The federal RFS mandate in EISA 2007 is NOT A MANDATORY E10 LAW. E10 is never mentioned in the Act because E10 is NOT Renewable Fuel. E10 is gasoline with 10% ethanol in it, but it is still gasoline made to ASTM D4814. Is there anyone in the federal government or the EPA that understands this? If so then they should understand that there is a huge problem that will manifest itself this year.
There is a hard coded table in the RFS section of EISA 2007. It is right there in Section 202.(a).(2) on page 31. That table sets out the amount of ethanol that is supposed to be blended to make Renewable Fuel in each year through 2022. Renewable Fuel as implied in EISA 2007 is E85. It is actually defined as Renewable Fuel in a couple of places in the Act while E10 is never mentioned. Look at the ever increasing number of gallons of ethanol that are required to be blended in the table, year after year. Those numbers can only be satisfied by making E85 which is the whole point of the Act. All of the corporate welfare created in the Act is for E85, nothing for E10.

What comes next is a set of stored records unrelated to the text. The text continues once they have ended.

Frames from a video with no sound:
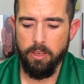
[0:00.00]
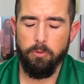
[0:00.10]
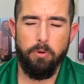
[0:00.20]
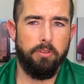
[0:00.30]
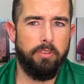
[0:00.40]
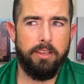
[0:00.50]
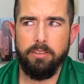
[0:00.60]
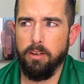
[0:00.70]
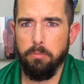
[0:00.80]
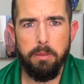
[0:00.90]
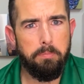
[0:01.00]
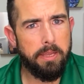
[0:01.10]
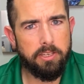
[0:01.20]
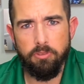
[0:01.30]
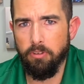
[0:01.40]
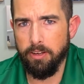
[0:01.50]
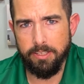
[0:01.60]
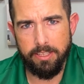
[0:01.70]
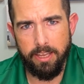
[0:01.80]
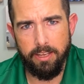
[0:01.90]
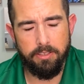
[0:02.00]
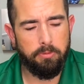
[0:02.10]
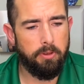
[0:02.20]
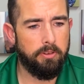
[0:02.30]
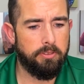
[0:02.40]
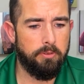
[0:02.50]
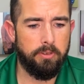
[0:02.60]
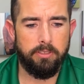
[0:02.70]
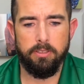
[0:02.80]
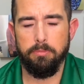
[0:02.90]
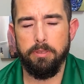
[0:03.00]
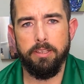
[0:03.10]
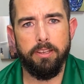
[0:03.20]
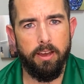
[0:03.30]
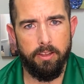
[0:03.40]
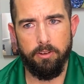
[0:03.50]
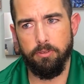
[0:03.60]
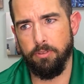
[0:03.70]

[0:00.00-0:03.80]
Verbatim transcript: whether that's going to be beachfront estates, whether it's going to be condos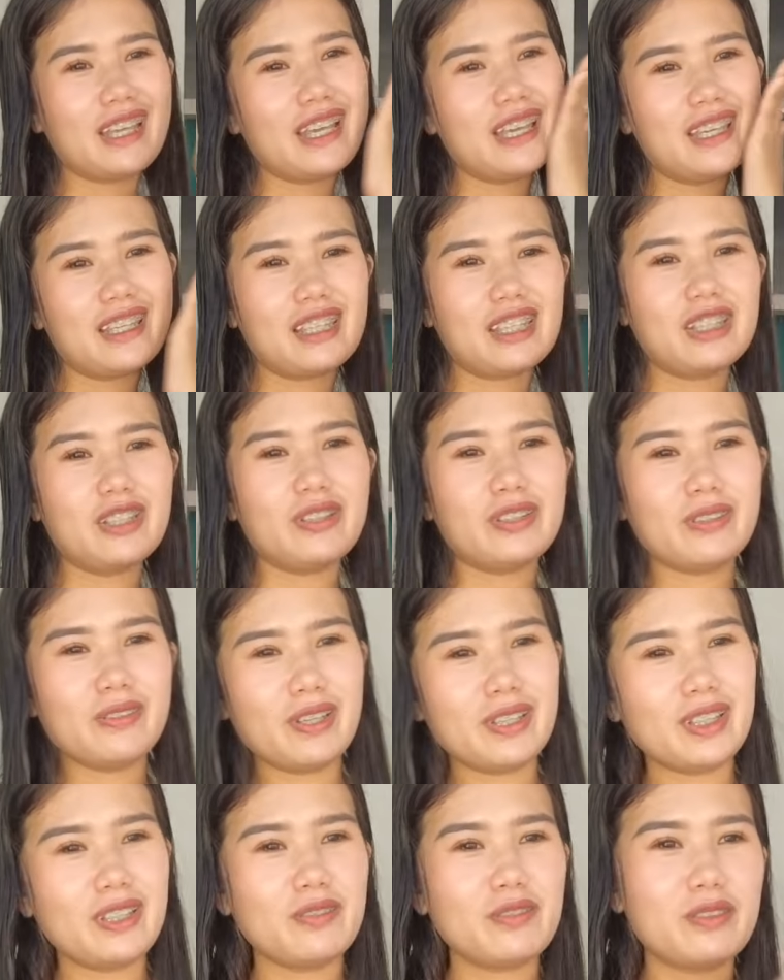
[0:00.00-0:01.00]
Thank you,
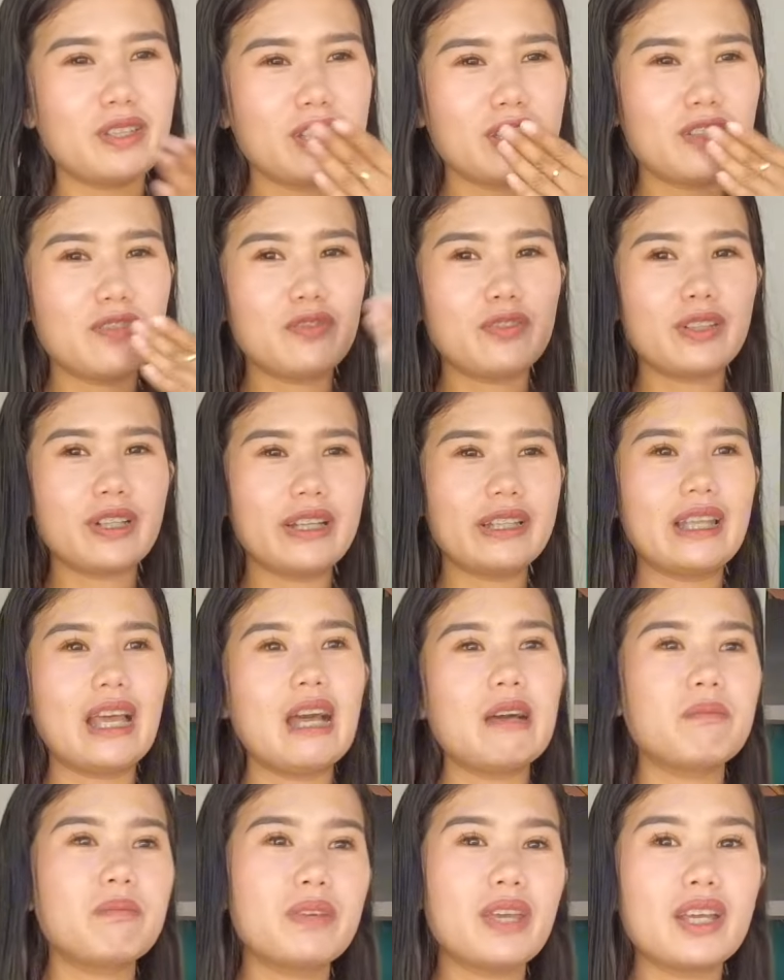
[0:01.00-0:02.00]
2024, and
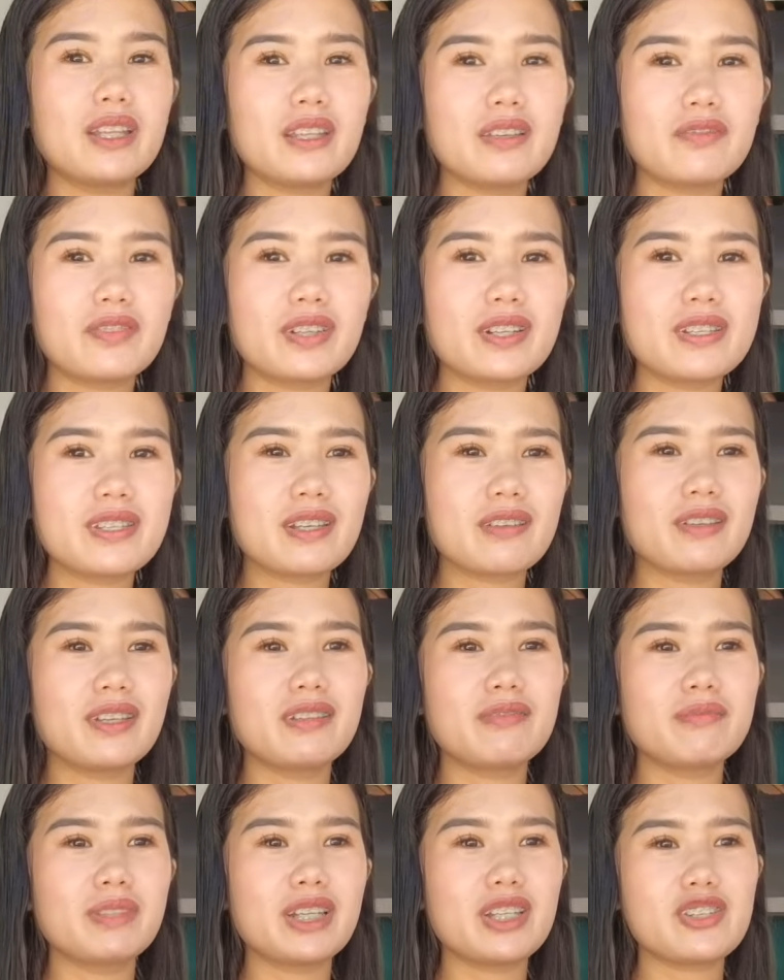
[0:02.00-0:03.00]
happy anniversary
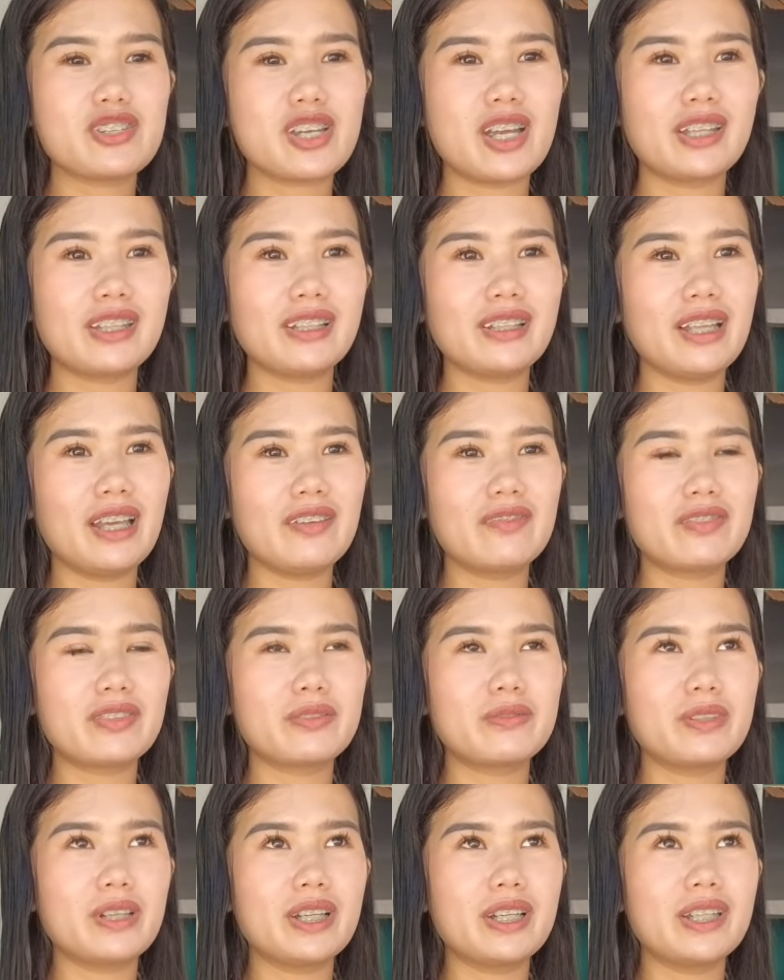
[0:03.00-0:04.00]
in my channel,
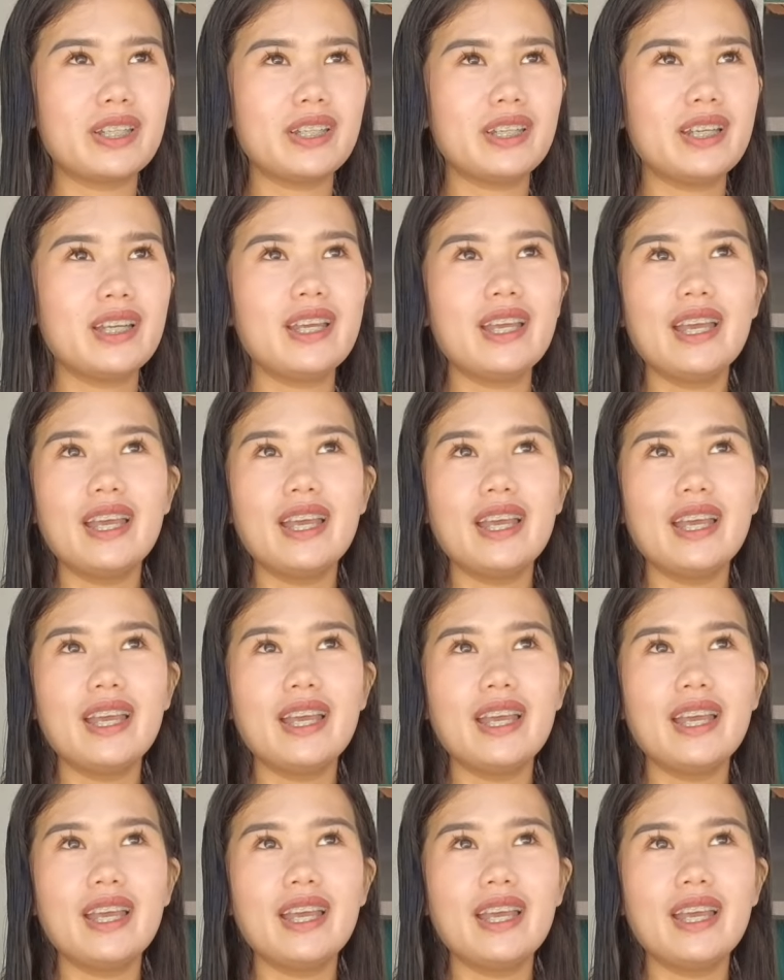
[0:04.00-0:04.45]
everyone.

So how much Renewable Fuel (E85) is produced in the country? Not easy to find out, but according to this table, less than 1% of the ethanol blended in gasoline went to make E85 in 2009 and that has been pretty much the case since stats were kept back to 2000. So 99% of the ethanol quota demanded by the EISA 2007 table is blended into gasoline to make E10.
Here’s the problem nobody is paying any attention to. The table is hard coded. The quota demand rises every year until 2022. The table was predicated on the spread of E85, but that is not happening. You can only blend so much ethanol at the 10% level until every drop of gasoline sold in the country is E10. When EISA 2007 was passed everyone believed that demand for gasoline would always increase absorbing the ethanol at the 10% blending level until E85 took over. Only problem is E85 didn’t take off and now gasoline demand is declining … big time.
Look at this gasoline usage table from eia. Note that the decline in usage between July 2011 and November 2011 is about 27% and that overall gasoline usage today is less now than in 1985. No, not 2005, 1985, more than 20 years ago.
Big problem, gasoline demand is dropping like a rock. Can you say “Blending Wall”? Well it will be here this year. So what are the gasoline producers going to do with all of the ethanol that can’t be blended into Renewable Fuel (E85) now? After all, essentially nobody has made Renewable Fuel (E85) at any time since the Renewable Fuel Standard was passed in 2008. All the gasoline producers make is E10, which is NOT Renewable Fuel in the sense of EISA 2007. Are they going to eat the RINS like they are doing for the cellulosic ethanol that they can’t buy because nobody produces it?
This will have grave unintended consequences in the public safety arena, marine and aviation industry, for antique and classic cars and off road recreational vehicles like ATVs and snowmobiles and jet skis. There is no federal or state laws that require that some ethanol free gasoline be provided for these users. In large sections of the country, especially along the seaboards, this is already the case. This will cause serious economic consequences including the possible loss of life if equipment in public safety does not work or fails because of E10. At least one state sees the handwriting on the wall. A state senator in Mississippi has introduced legislation to require every gas station sell ethanol free premium unleaded gasoline in the state.